• **WHAT TO PRODUCE**
Using the data that follows, return exactly the lines from the one that contains "[0:02.00-0:03.00]" through the one that contains "[00:00:05.40 to 00:00:06.30]", ends included.
INPUT FOR THIS TASK START
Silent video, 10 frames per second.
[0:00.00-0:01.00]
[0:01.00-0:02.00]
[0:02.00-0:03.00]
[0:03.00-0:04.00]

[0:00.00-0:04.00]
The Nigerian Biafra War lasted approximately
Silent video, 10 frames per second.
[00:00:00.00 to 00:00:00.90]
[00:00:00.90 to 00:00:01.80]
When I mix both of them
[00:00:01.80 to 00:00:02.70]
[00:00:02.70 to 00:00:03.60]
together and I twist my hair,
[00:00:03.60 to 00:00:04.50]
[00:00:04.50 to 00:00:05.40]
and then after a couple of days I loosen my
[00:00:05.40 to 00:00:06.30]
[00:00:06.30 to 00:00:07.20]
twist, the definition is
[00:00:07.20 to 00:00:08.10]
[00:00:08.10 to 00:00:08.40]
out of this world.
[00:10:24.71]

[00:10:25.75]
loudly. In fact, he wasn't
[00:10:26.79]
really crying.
INPUT FOR THIS TASK END
INPUT FOR THIS TASK START
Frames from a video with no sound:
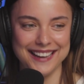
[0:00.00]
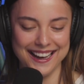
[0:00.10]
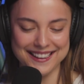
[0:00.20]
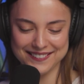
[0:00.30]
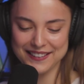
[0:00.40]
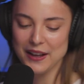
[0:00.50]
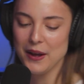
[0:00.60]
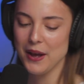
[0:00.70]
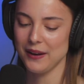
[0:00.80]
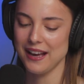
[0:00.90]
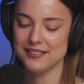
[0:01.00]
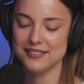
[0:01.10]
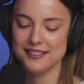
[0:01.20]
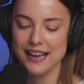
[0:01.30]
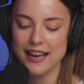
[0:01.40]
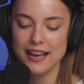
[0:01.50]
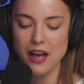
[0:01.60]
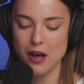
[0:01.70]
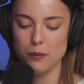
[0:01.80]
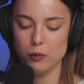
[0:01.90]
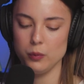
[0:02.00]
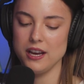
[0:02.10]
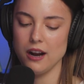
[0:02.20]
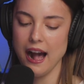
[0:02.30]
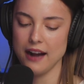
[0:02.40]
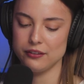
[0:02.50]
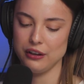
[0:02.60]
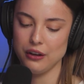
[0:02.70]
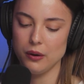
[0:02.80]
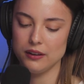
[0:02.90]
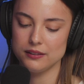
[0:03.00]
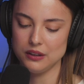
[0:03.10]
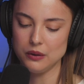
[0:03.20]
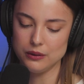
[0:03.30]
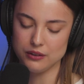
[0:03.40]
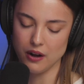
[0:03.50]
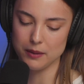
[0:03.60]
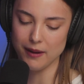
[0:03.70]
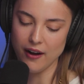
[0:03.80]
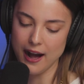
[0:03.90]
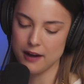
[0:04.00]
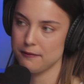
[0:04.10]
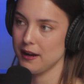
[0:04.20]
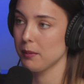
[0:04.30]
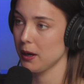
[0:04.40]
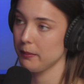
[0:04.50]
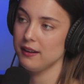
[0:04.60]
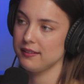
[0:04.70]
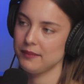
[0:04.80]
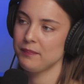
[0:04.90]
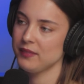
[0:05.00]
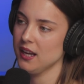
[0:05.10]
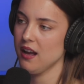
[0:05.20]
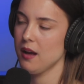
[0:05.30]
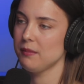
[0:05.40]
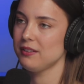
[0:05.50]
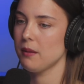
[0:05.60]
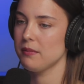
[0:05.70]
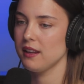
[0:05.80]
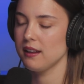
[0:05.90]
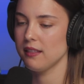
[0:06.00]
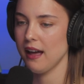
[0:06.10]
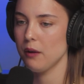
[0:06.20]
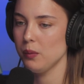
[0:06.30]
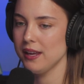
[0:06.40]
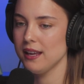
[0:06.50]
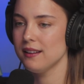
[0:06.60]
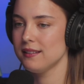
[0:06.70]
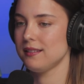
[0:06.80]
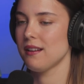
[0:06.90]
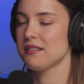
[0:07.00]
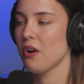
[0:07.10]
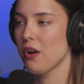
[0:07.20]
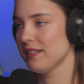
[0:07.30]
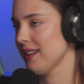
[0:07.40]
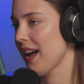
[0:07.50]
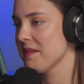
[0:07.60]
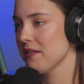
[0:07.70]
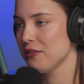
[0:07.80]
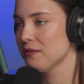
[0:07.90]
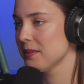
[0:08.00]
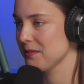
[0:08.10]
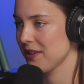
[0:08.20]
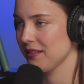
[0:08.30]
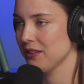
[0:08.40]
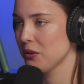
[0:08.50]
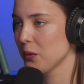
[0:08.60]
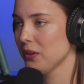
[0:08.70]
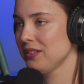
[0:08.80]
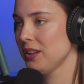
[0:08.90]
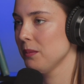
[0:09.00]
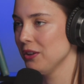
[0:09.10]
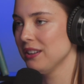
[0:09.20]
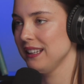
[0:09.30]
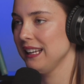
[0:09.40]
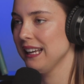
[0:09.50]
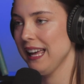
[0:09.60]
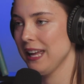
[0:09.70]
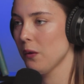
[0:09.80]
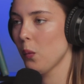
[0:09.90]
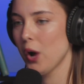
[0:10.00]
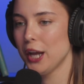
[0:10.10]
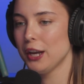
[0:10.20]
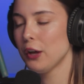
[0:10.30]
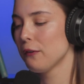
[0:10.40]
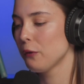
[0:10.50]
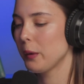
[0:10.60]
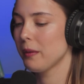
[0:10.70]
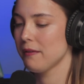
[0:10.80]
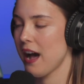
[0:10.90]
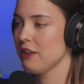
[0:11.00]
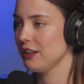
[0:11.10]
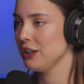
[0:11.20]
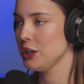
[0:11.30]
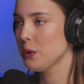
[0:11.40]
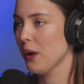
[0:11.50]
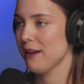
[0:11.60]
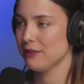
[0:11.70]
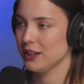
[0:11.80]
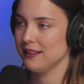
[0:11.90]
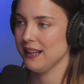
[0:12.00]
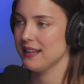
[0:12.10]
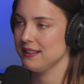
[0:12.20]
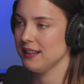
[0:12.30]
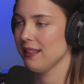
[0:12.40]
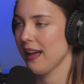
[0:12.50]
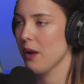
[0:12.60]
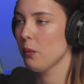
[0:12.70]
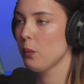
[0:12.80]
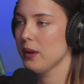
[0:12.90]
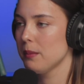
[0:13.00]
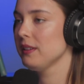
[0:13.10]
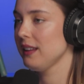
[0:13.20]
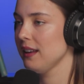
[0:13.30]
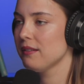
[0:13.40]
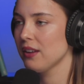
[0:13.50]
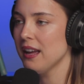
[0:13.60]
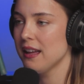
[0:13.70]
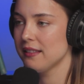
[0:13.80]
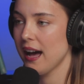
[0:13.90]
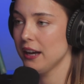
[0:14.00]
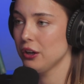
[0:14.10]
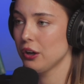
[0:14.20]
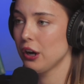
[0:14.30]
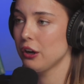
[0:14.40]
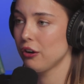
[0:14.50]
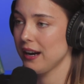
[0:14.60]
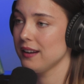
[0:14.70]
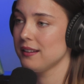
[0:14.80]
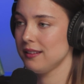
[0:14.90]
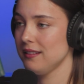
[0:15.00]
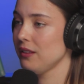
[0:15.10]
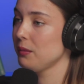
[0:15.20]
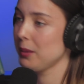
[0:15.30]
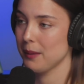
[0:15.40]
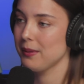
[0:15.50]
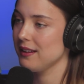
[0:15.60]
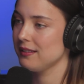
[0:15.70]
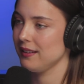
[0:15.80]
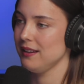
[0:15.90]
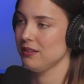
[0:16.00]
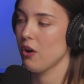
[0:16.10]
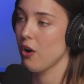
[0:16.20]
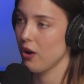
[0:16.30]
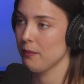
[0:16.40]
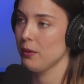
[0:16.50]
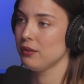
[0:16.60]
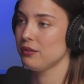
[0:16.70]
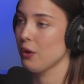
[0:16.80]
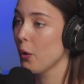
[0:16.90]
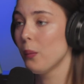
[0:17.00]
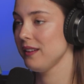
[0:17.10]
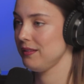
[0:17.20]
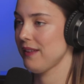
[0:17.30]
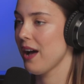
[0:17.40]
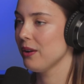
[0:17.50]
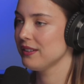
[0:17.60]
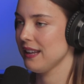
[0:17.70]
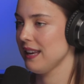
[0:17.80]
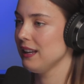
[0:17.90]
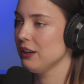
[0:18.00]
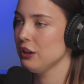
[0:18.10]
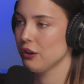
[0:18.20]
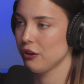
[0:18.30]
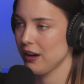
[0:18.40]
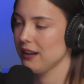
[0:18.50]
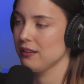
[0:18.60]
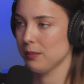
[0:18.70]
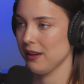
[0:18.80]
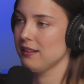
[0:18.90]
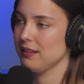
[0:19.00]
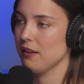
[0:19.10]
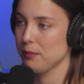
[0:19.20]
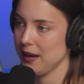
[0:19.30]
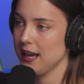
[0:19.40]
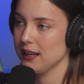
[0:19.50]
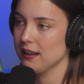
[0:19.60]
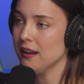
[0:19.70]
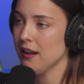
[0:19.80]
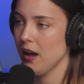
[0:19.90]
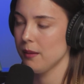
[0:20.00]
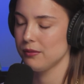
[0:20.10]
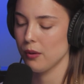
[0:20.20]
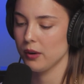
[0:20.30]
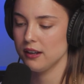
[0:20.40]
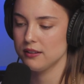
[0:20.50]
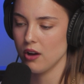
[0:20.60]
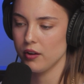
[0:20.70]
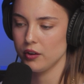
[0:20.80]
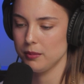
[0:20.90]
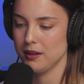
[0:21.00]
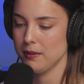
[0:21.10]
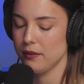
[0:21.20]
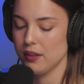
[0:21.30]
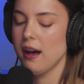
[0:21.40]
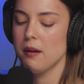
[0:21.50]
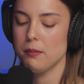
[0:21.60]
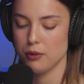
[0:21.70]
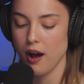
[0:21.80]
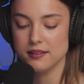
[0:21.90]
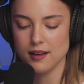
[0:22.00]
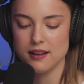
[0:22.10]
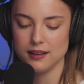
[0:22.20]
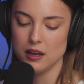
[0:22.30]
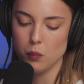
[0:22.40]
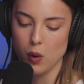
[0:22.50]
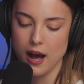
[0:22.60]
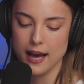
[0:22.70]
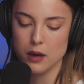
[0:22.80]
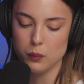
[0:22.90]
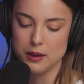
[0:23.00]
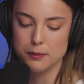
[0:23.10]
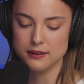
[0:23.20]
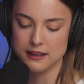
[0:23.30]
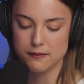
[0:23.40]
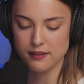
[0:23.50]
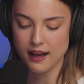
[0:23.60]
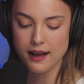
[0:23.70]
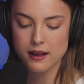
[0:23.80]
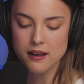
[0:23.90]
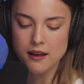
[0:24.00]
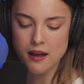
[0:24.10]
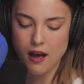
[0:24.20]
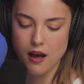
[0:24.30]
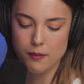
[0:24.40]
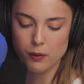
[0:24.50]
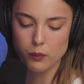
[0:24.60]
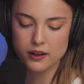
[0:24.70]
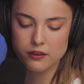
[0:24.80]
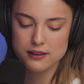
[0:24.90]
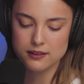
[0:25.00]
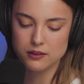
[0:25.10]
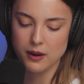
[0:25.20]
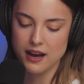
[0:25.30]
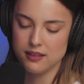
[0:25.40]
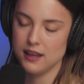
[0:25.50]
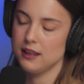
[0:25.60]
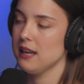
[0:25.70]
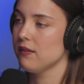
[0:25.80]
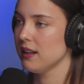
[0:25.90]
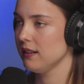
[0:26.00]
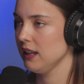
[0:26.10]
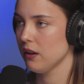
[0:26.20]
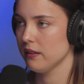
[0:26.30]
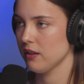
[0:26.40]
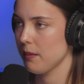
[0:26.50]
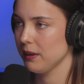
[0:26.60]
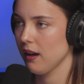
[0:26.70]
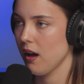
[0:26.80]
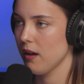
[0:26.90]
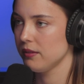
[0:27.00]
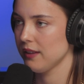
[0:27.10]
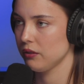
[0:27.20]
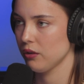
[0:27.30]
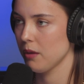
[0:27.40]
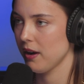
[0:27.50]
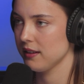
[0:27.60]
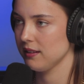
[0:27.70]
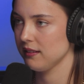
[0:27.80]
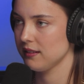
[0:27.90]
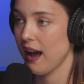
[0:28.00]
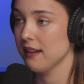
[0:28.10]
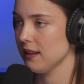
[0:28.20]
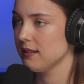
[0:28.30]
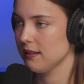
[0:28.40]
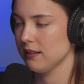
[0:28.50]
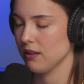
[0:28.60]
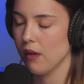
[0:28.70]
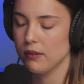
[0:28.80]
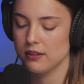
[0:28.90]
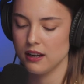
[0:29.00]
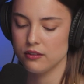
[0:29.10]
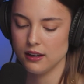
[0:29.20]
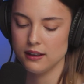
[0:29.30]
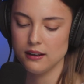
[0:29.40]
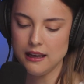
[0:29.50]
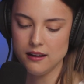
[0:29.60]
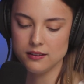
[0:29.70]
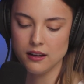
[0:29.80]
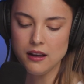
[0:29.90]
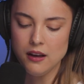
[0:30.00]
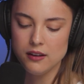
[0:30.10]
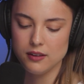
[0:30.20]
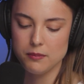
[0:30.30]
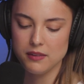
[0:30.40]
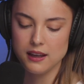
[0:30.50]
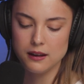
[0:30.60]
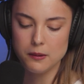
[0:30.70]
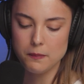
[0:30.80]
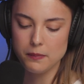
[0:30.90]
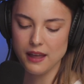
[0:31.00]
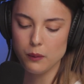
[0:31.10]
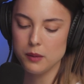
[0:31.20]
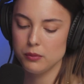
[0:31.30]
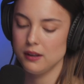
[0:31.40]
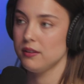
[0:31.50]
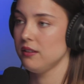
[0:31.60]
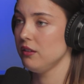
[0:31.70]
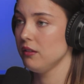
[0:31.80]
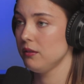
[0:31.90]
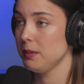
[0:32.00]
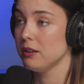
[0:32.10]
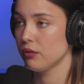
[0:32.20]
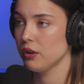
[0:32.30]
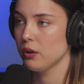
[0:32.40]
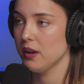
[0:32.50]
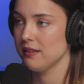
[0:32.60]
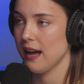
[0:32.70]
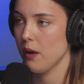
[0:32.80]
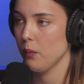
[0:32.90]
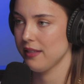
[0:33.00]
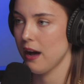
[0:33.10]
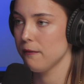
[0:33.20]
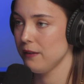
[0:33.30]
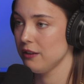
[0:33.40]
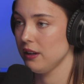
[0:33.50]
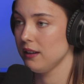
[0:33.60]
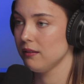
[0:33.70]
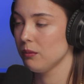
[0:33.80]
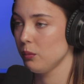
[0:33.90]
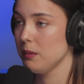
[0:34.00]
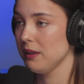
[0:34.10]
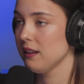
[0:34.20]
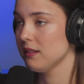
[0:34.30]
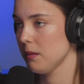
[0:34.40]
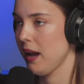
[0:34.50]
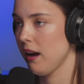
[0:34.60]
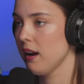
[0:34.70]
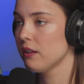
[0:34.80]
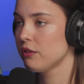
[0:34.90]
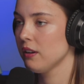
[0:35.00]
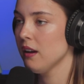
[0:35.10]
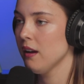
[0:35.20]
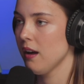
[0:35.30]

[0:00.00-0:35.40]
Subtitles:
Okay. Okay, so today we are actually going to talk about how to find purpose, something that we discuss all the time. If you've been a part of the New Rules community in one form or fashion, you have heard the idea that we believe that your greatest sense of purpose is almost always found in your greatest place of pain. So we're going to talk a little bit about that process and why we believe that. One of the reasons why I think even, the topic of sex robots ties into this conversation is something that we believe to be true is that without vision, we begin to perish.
INPUT FOR THIS TASK END
• **EXPECTED ANSWER**
[0:02.00-0:03.00]
[0:03.00-0:04.00]

[0:00.00-0:04.00]
The Nigerian Biafra War lasted approximately
Silent video, 10 frames per second.
[00:00:00.00 to 00:00:00.90]
[00:00:00.90 to 00:00:01.80]
When I mix both of them
[00:00:01.80 to 00:00:02.70]
[00:00:02.70 to 00:00:03.60]
together and I twist my hair,
[00:00:03.60 to 00:00:04.50]
[00:00:04.50 to 00:00:05.40]
and then after a couple of days I loosen my
[00:00:05.40 to 00:00:06.30]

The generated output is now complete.